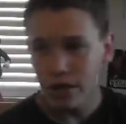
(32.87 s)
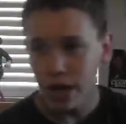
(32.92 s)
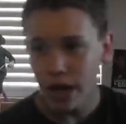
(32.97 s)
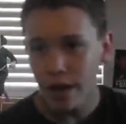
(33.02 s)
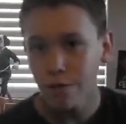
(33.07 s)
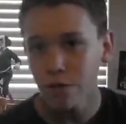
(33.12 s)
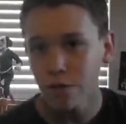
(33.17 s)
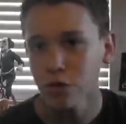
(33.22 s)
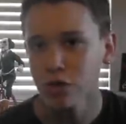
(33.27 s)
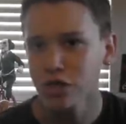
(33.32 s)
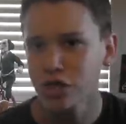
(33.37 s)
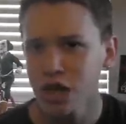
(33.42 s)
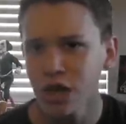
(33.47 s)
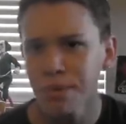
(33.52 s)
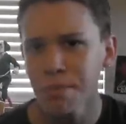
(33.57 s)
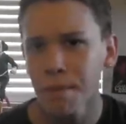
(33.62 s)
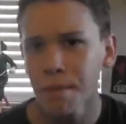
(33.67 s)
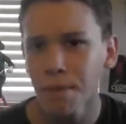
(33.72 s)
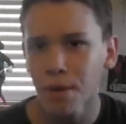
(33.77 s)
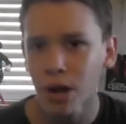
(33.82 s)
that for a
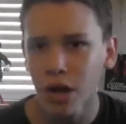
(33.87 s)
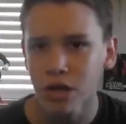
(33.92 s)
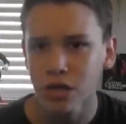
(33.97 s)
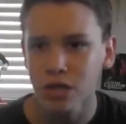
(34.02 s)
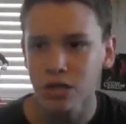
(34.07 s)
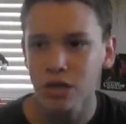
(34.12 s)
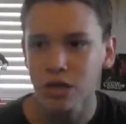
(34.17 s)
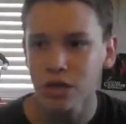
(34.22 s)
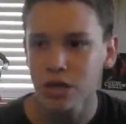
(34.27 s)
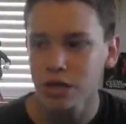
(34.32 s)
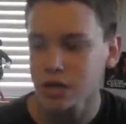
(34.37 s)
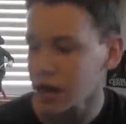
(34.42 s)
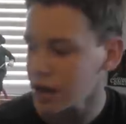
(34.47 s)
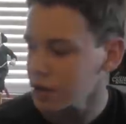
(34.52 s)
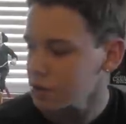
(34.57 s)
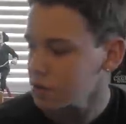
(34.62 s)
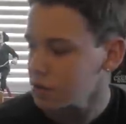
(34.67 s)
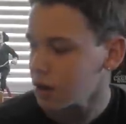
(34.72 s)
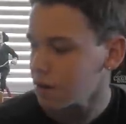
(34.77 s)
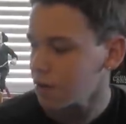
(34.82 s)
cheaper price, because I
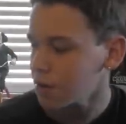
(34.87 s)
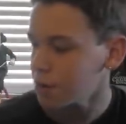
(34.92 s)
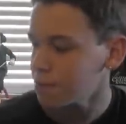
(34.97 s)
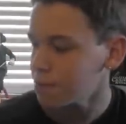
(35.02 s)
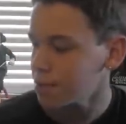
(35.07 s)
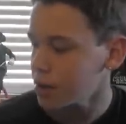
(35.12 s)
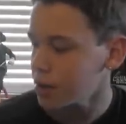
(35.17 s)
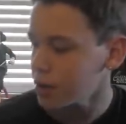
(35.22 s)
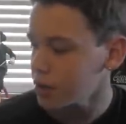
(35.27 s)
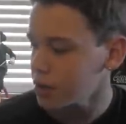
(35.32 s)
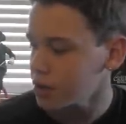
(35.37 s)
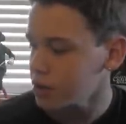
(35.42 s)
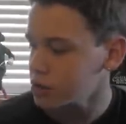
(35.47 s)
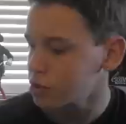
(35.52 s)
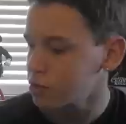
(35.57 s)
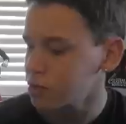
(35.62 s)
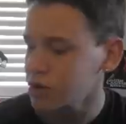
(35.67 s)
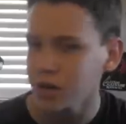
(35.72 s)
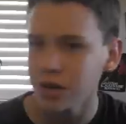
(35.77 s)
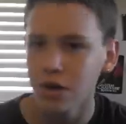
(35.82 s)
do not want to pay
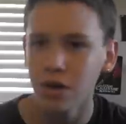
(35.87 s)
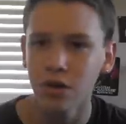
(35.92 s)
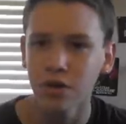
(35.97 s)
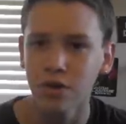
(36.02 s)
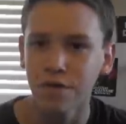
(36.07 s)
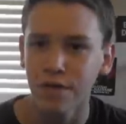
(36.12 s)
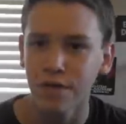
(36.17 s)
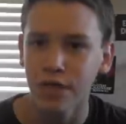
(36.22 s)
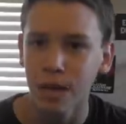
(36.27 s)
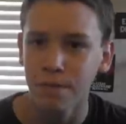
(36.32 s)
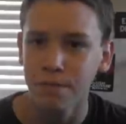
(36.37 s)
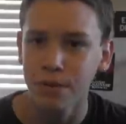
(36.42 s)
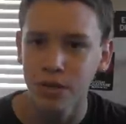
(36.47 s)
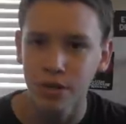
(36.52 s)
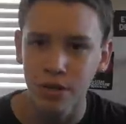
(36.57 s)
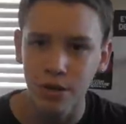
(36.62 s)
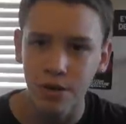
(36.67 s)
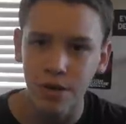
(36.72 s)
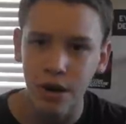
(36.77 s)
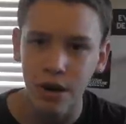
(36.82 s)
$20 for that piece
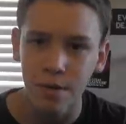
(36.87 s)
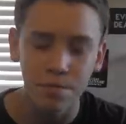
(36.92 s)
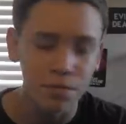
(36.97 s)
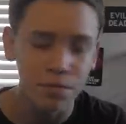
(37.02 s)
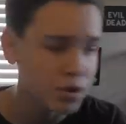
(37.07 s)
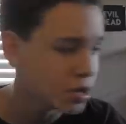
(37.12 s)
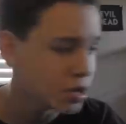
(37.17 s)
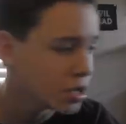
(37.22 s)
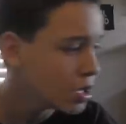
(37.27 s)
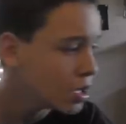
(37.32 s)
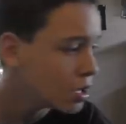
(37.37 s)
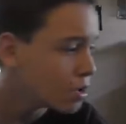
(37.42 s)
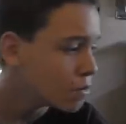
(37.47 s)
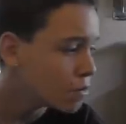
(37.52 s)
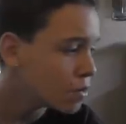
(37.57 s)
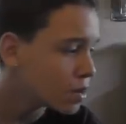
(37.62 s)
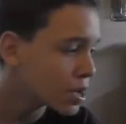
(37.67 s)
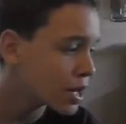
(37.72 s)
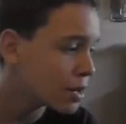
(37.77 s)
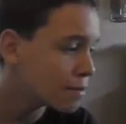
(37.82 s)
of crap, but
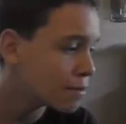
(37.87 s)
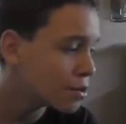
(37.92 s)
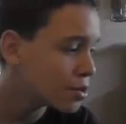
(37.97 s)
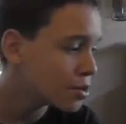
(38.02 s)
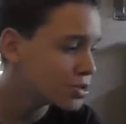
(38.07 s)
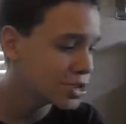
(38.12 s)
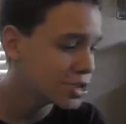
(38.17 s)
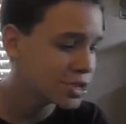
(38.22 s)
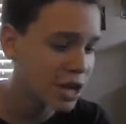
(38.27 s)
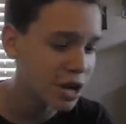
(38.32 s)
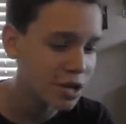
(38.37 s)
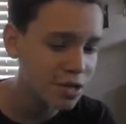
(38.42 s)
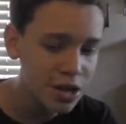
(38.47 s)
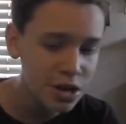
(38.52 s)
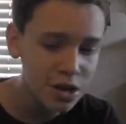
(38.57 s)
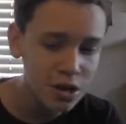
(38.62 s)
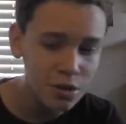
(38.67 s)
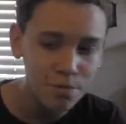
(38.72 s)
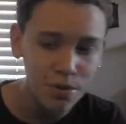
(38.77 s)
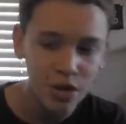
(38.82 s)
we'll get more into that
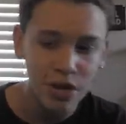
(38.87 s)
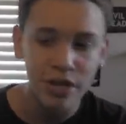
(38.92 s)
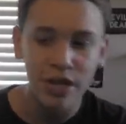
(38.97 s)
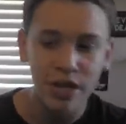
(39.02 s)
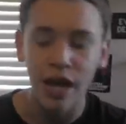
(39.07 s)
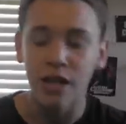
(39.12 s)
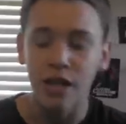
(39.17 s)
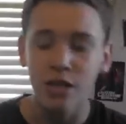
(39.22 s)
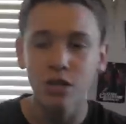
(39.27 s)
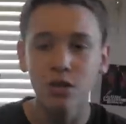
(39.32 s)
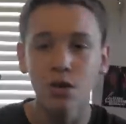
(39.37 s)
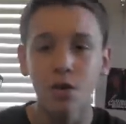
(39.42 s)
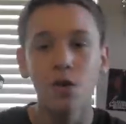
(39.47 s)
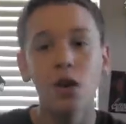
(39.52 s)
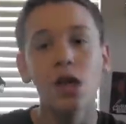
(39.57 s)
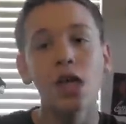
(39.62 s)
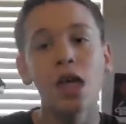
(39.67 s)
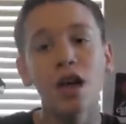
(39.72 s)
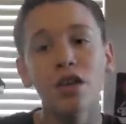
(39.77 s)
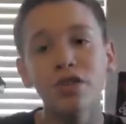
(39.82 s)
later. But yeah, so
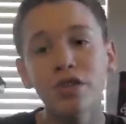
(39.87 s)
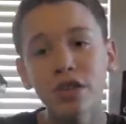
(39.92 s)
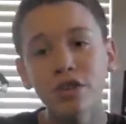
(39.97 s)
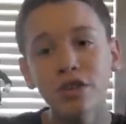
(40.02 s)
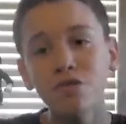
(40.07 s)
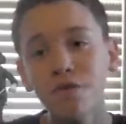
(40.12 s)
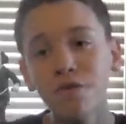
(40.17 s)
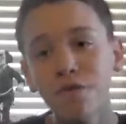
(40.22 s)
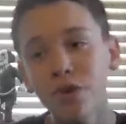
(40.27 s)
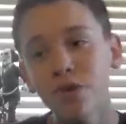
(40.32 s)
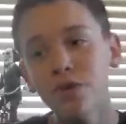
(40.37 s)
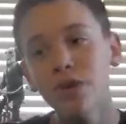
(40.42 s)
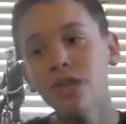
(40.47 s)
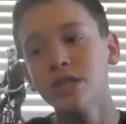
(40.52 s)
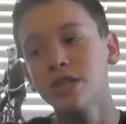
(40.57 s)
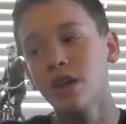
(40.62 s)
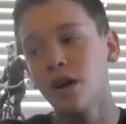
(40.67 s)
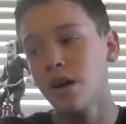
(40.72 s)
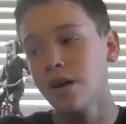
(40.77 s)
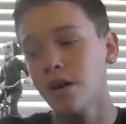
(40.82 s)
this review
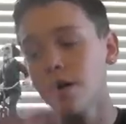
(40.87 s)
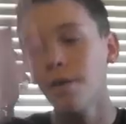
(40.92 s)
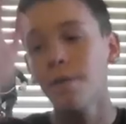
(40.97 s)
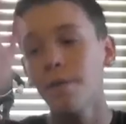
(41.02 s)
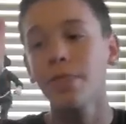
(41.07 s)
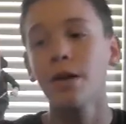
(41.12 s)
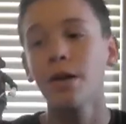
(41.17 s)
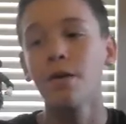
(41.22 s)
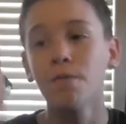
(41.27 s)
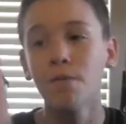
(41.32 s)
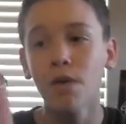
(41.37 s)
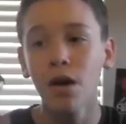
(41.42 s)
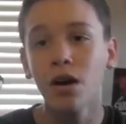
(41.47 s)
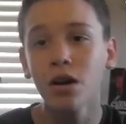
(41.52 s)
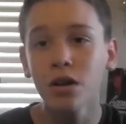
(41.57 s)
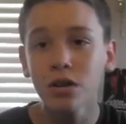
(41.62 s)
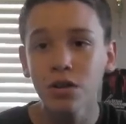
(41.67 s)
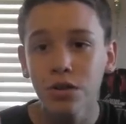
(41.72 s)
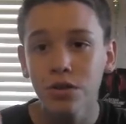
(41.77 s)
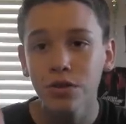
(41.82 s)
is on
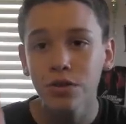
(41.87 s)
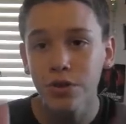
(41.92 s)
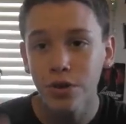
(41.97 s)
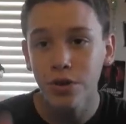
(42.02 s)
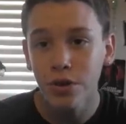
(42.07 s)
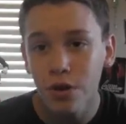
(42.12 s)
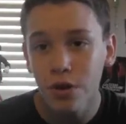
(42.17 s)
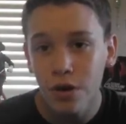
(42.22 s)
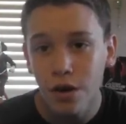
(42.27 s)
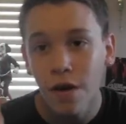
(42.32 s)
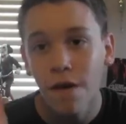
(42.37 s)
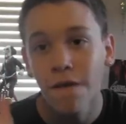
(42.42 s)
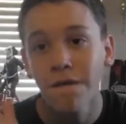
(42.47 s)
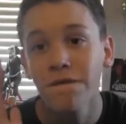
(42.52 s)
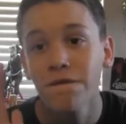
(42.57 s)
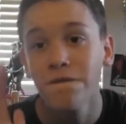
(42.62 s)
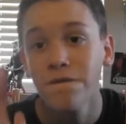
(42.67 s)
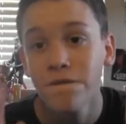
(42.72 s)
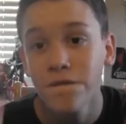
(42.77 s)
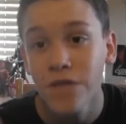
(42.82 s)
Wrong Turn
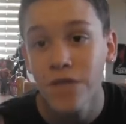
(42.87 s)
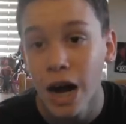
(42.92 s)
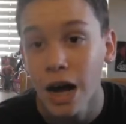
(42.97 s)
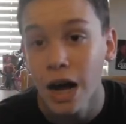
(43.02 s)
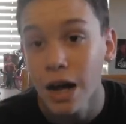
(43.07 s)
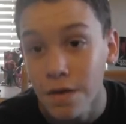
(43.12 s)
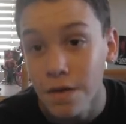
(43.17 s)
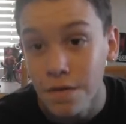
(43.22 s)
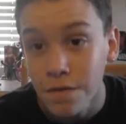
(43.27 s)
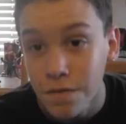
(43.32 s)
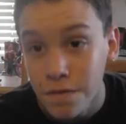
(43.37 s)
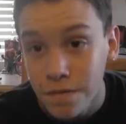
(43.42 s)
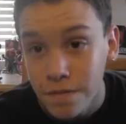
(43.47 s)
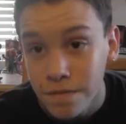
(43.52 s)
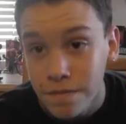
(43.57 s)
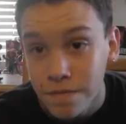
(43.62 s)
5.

:::::

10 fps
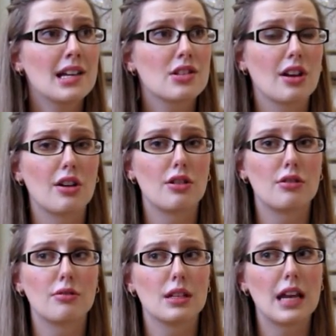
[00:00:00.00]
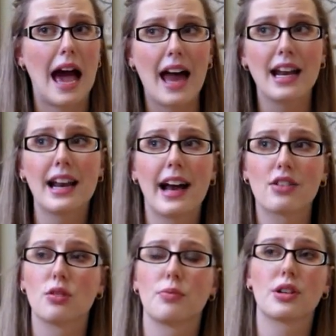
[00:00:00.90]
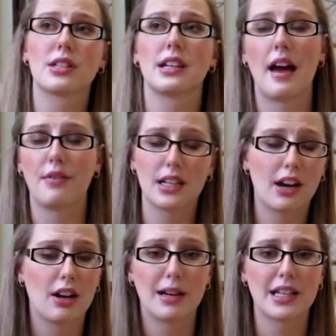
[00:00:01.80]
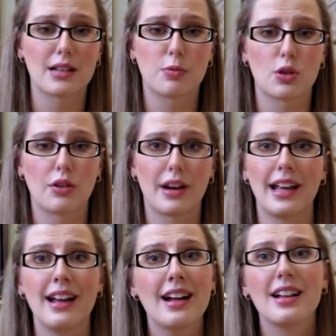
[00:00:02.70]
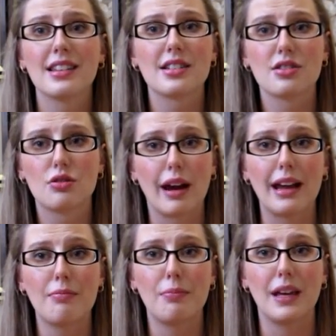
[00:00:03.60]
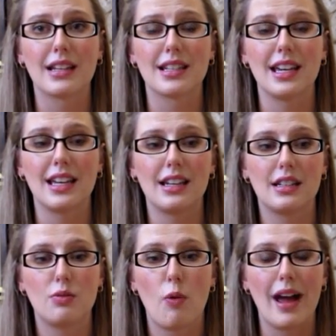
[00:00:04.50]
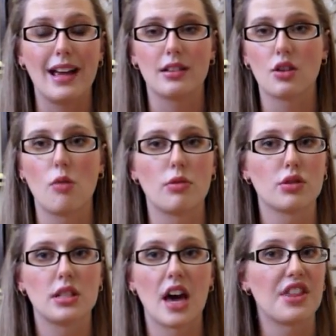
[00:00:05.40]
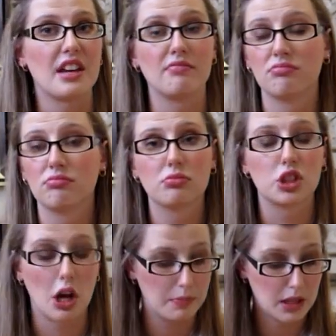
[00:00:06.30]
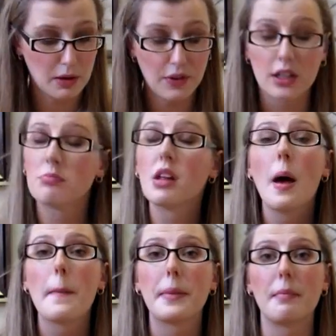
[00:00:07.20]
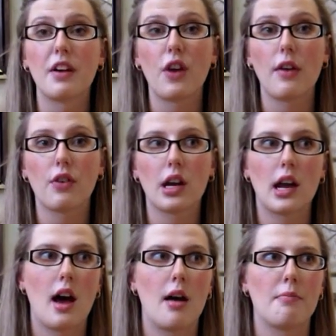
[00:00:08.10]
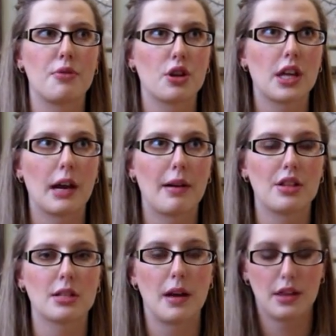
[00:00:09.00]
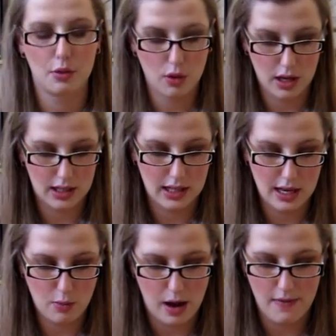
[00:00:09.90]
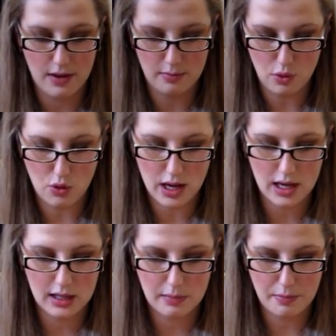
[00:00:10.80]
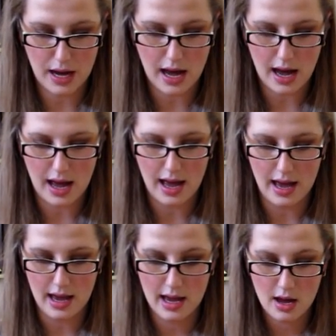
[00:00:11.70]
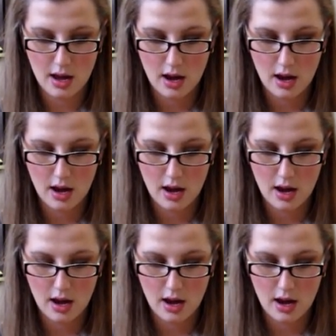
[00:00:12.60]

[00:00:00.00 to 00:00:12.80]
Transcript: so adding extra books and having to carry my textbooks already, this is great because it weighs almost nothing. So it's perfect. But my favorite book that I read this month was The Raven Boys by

:::::

How to complete this task: Retype only the lines above from the one with "[00:00:03.60]" through the one with "Transcript: so adding", exactly and with both ends. Images stay out.

Solution:
[00:00:03.60]
[00:00:04.50]
[00:00:05.40]
[00:00:06.30]
[00:00:07.20]
[00:00:08.10]
[00:00:09.00]
[00:00:09.90]
[00:00:10.80]
[00:00:11.70]
[00:00:12.60]

[00:00:00.00 to 00:00:12.80]
Transcript: so adding extra books and having to carry my textbooks already, this is great because it weighs almost nothing. So it's perfect. But my favorite book that I read this month was The Raven Boys by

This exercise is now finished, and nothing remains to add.